Do they really matter.
Not a great deal. However, there are times when a typo or spelling error can change the entire sense of a message. In this case, it really does matter.
I've pretty much given up on people whose first language is not English who get confused between the preposition 'to' and the adverb 'too'. I've done it myself, and not always caught it. One of my most common typos is 'and' for 'an'. This is probably because of my silly fingers and their learned behaviour. I've been a touch typist for about 60 years now, and the hands get into bad habits.
Then, of course, English is full of homonyms. Words that sound the same but have different meanings. My favourite example: "The peer peered down the pier to see if there was a boat in the dock". This very loaded example has three words that have different meanings, two with the same spelling. English can be such fun for people with it as a second language, eh?

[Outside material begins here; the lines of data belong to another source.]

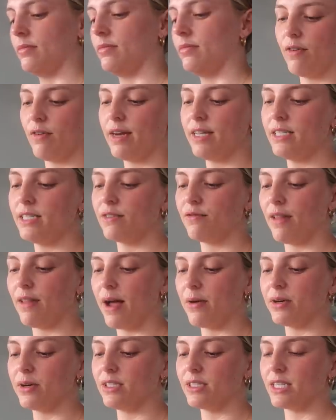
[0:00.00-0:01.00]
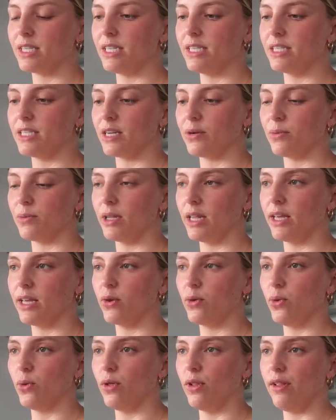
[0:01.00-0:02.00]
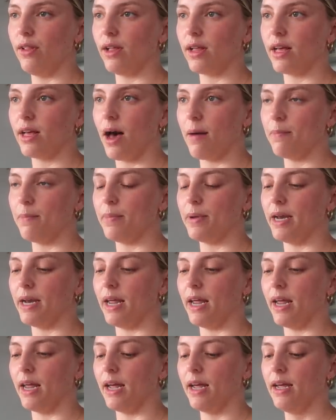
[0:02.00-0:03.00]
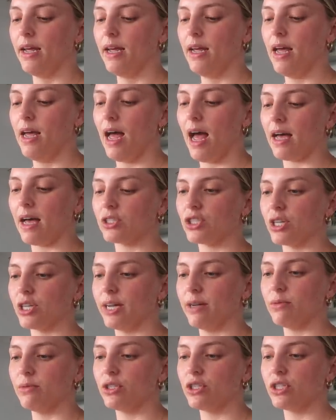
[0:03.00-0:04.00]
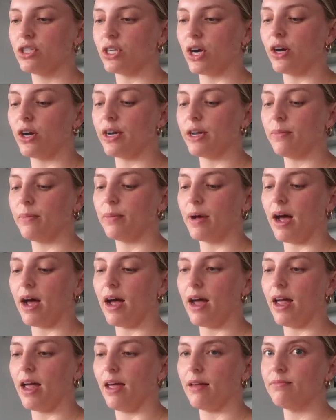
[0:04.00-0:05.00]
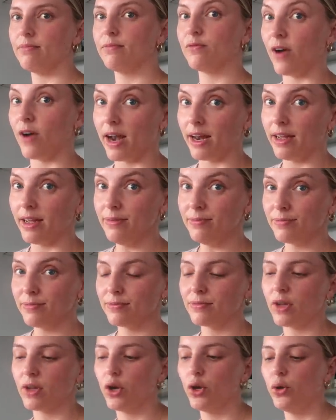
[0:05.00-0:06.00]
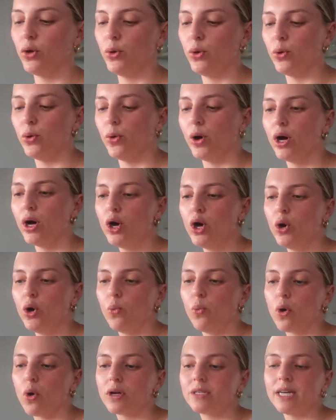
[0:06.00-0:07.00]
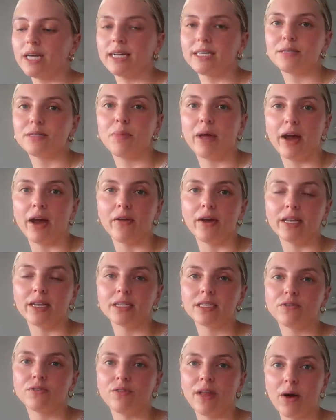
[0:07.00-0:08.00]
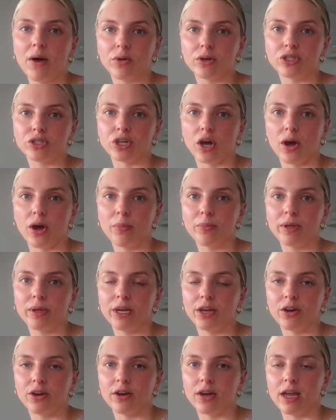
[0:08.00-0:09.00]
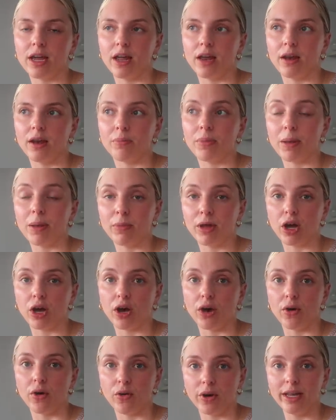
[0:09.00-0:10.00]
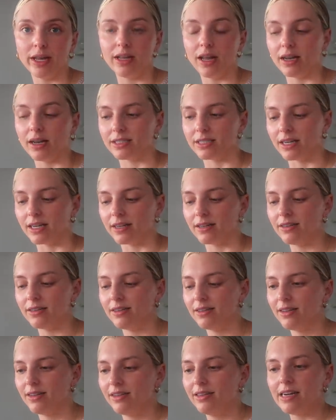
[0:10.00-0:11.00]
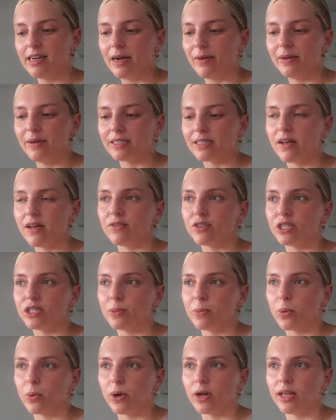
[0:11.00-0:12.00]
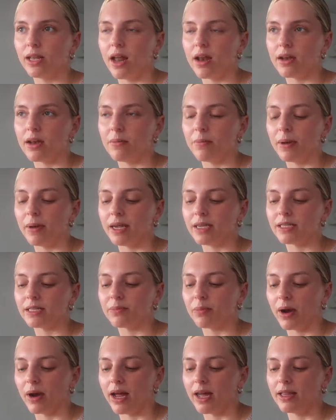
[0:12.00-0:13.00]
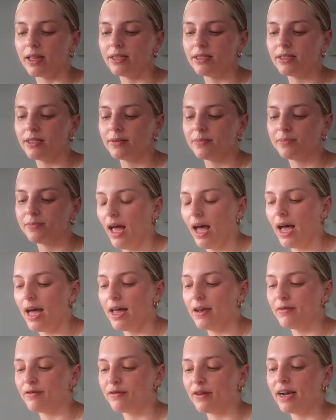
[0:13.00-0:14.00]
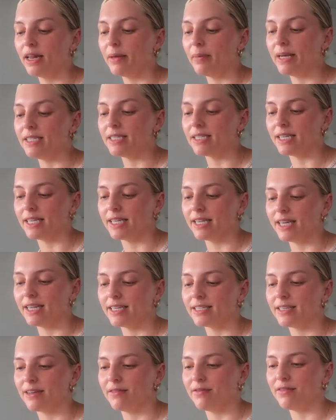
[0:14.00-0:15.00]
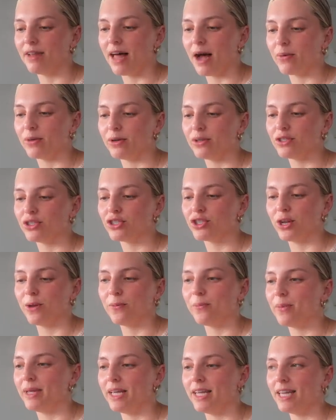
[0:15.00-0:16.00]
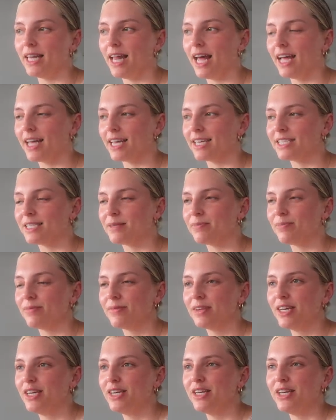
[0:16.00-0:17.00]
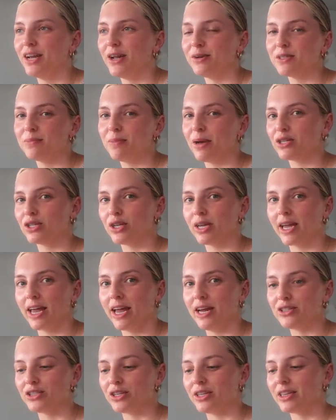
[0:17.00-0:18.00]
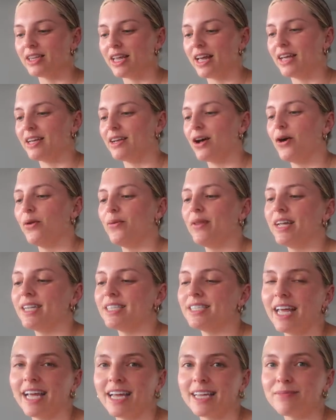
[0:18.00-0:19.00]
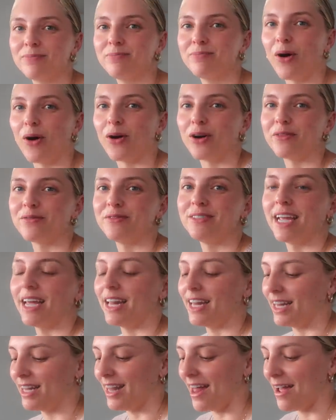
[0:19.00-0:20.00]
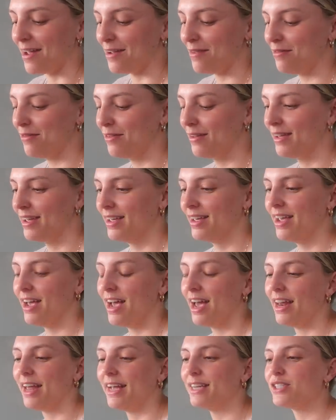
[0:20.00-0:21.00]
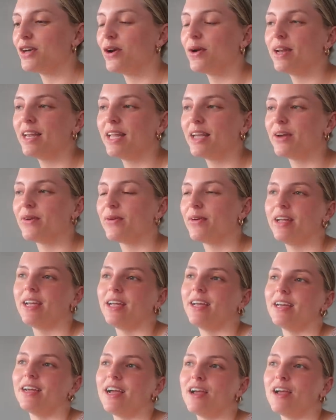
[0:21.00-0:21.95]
Freddie's Flowers is a really cool company. Actually, it was started by Freddie, who worked at his parents' flower shop here in Pimlico in London. I always love to support London-based brands. And Freddie basically thinks that flowers shouldn't be like a, you know, special occasion thing only. It's like a part of daily life. And I totally agree.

However, when you put something in writing, it represents you. Under such circumstances you should always try to put your best words forward, would you not say?

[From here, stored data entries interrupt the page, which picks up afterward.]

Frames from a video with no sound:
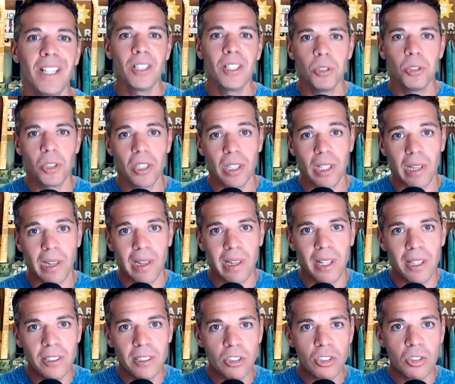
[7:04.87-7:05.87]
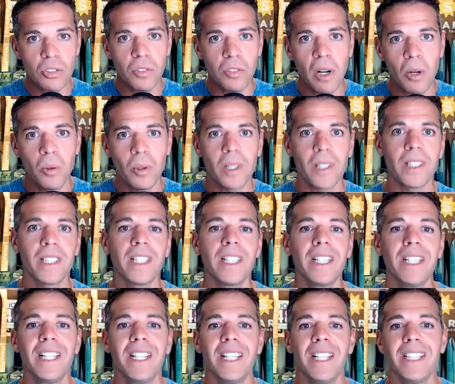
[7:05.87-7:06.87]
You're going to lunge forward
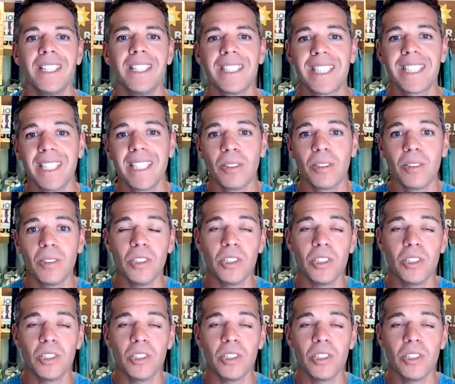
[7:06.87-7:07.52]
untilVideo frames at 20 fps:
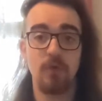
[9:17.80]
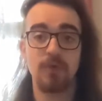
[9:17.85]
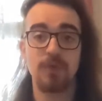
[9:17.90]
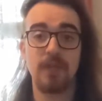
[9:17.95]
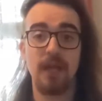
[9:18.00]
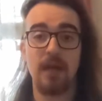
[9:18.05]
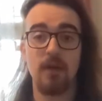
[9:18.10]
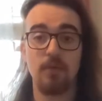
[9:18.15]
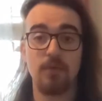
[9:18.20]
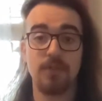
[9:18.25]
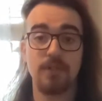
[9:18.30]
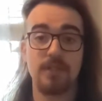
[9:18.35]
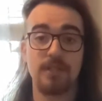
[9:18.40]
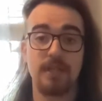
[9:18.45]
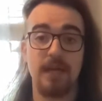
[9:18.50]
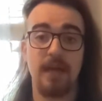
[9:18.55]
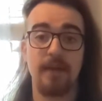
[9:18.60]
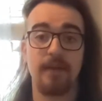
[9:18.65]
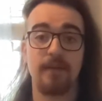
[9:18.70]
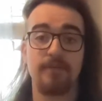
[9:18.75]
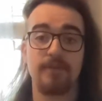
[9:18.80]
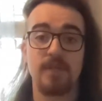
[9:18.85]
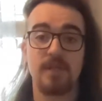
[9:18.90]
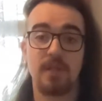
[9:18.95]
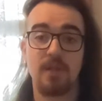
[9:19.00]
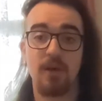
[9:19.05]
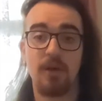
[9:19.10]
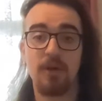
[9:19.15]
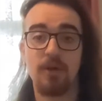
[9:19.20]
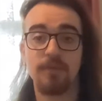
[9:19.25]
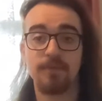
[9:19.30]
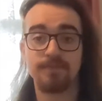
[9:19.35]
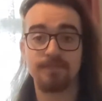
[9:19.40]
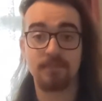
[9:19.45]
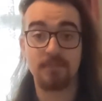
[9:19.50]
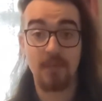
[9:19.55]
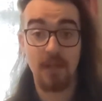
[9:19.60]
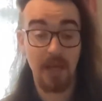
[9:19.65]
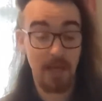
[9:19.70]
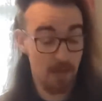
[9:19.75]
We'll just start off slow.
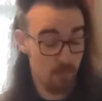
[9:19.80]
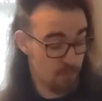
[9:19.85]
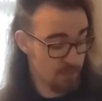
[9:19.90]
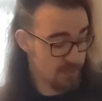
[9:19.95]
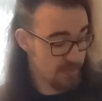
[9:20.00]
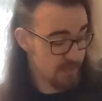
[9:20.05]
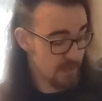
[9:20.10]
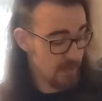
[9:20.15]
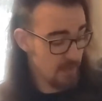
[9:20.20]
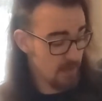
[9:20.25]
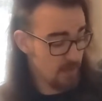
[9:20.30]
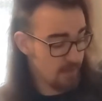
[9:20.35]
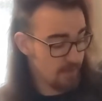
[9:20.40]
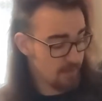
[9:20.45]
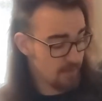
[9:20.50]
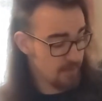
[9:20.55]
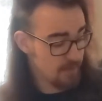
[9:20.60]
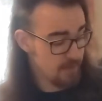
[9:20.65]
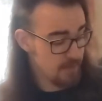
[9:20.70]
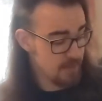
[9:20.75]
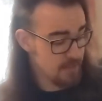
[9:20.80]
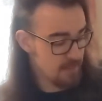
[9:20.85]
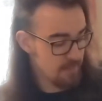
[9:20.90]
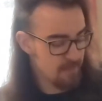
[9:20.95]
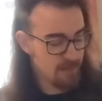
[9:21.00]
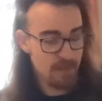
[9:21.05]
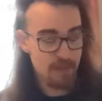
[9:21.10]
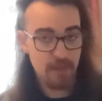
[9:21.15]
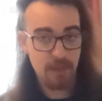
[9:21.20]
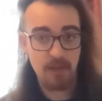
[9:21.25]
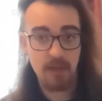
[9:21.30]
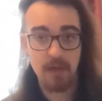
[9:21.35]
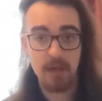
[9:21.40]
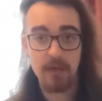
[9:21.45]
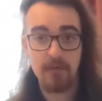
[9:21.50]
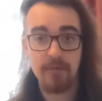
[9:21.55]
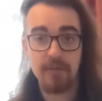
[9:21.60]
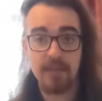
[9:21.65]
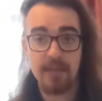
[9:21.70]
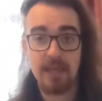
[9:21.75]
We're starting off on the 7th
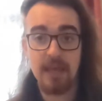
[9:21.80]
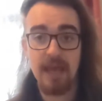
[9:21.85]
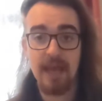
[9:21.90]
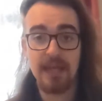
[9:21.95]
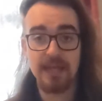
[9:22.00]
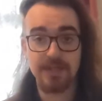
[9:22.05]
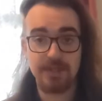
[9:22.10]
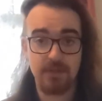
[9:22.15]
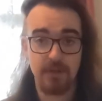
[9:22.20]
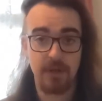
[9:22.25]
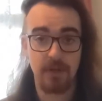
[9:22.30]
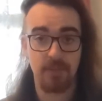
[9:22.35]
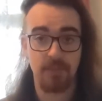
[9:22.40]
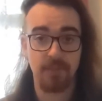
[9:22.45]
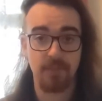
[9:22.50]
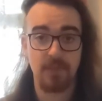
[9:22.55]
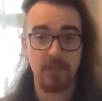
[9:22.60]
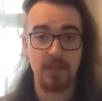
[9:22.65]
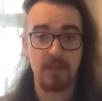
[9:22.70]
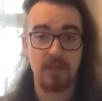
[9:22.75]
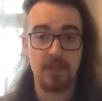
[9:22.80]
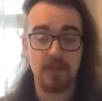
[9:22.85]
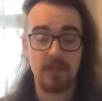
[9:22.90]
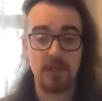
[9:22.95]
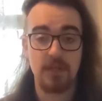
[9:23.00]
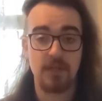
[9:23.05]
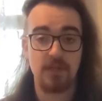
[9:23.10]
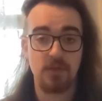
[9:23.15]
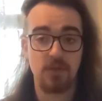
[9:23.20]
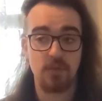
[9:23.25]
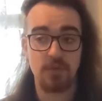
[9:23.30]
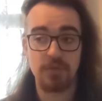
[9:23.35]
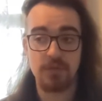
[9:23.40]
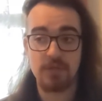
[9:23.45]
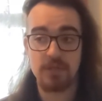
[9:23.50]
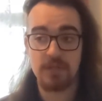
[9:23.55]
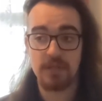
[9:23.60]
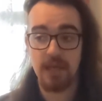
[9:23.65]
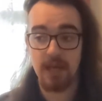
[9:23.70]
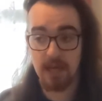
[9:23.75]
of the A string. So we'll
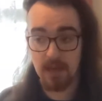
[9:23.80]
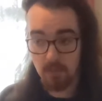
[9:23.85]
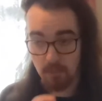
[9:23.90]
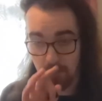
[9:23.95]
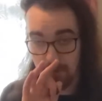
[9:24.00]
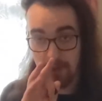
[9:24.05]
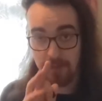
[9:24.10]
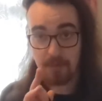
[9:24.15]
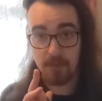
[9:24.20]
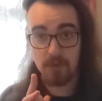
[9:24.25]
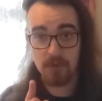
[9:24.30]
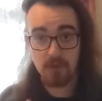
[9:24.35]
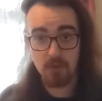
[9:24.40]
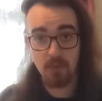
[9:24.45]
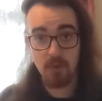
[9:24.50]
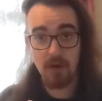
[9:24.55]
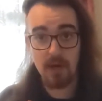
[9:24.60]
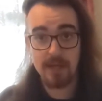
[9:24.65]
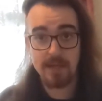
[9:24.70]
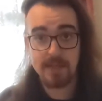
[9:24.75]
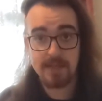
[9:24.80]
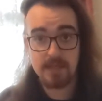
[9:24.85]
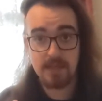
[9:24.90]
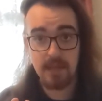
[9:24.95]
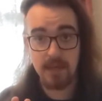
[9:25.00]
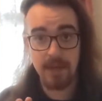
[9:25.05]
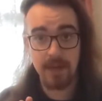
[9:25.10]
just we'll play through it twice.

People who try to make English spelling work by the look-and-say method are in a very leaky boat indeed. English is anything but phonetic. Consider the word 'ghoti' which is an alternate spelling for 'fish'. 'gh' as in cough, 'o' as in women, 'ti' as in attention. This was pointed out by George Bernard Shaw. And I am sure we've all seen 'My Fair Lady' which is a version of Shaw's 'Pygmalion'.
The main problem with English is that it is full of portmanteau words as pointed out by Charles L. Dodgson (Lewis Carroll). Usually such words are not only two or more other words jammed together, but often they are imported from some other language. You see, English is a living, modern language and as such it tends to be a polyglot. The only language I am familiar with that doesn't steal from others is Latin, and that is because Latin is completely out of use.
"Latin is a language as dead as it can be.
"First it killed the Romans, and now it's killing me."
Schoolboy chant.
Well, folks, the nice thing about Latin is that there are things you can't say in it because it went out of use as a vernacular tongue sometime in the late middle ages, so all our nice technical progress is missing. I do assure you however, that the language has as many or more 'dirty' terms and phrases as any modern language and some that simply don't bear repeating even in impolite company.